In this article, I will summarize what I have learned about multithreading and describe it in order to deepen my understanding.
[Multithreading is the parallel flow of multiple processes when executing a single computer program. Also, such multiple processing flows. ](Http://e-words.jp/w/%E3%83%9E%E3%83%AB%E3%83%81%E3%82%B9%E3%83%AC%E3%83%83 % E3% 83% 89.html)
If you divide a program into threads, you can execute them in parallel while sharing the memory context. If no external resources are used, the speed will not increase even if multithreading is performed on a single core CPU. Multi-threading on a multi-core CPU improves the speed of the program by assigning each thread to a separate CPU and executing it in parallel at the same time.
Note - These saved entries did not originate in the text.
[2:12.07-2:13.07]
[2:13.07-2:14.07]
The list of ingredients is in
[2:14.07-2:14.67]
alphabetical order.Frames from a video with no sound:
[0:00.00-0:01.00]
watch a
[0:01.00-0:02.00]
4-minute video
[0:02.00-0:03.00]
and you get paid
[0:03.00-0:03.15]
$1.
The features are summarized from the viewpoint of simple definition, memory space, and context switch.
[A context switch is to suspend the process flow (process, thread) currently being executed by the computer's processing unit (CPU), switch to another one, and resume execution. ](Http://e-words.jp/w/%E3%82%B3%E3%83%B3%E3%83%86%E3%82%AD%E3%82%B9%E3%83%88 % E3% 82% B9% E3% 82% A4% E3% 83% 83% E3% 83% 81.html)
The context switch of the process needs to switch the memory address space, and this operation is a relatively expensive operation. The following materials were helpful https://code-examples.net/ja/q/530280 https://www.slideshare.net/ssuserc2d4c1/ss-124497965
As a result, the following features exist for each from the viewpoint of efficiency and reliability.
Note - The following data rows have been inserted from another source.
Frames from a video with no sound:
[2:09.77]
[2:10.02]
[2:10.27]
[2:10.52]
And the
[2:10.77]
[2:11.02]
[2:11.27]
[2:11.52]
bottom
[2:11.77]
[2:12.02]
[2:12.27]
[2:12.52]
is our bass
Compared to parallel processing by multiple processes, multithreading is more efficient because it generally shares memory space.
Since multithreading shares memory space, when certain data is used from parallel processing, it is necessary to protect the data from the processing being accessed. If multiple threads try to update one unprotected data at the same time, they will get into a race condition and an unexpected error will occur. You need to lock it to protect your data. It is difficult to use it properly to lock data.
On the other hand, since multi-process does not share memory space, the possibility of data corruption and deadlock that can occur in multi-thread is reduced.
[Global Interpreter Lock (GIL) is an exclusive lock to prevent the non-thread-safe code held by the thread of the interpreter in the programming language from being shared with other threads. ](Https://ja.wikipedia.org/wiki/Global interpreter lock)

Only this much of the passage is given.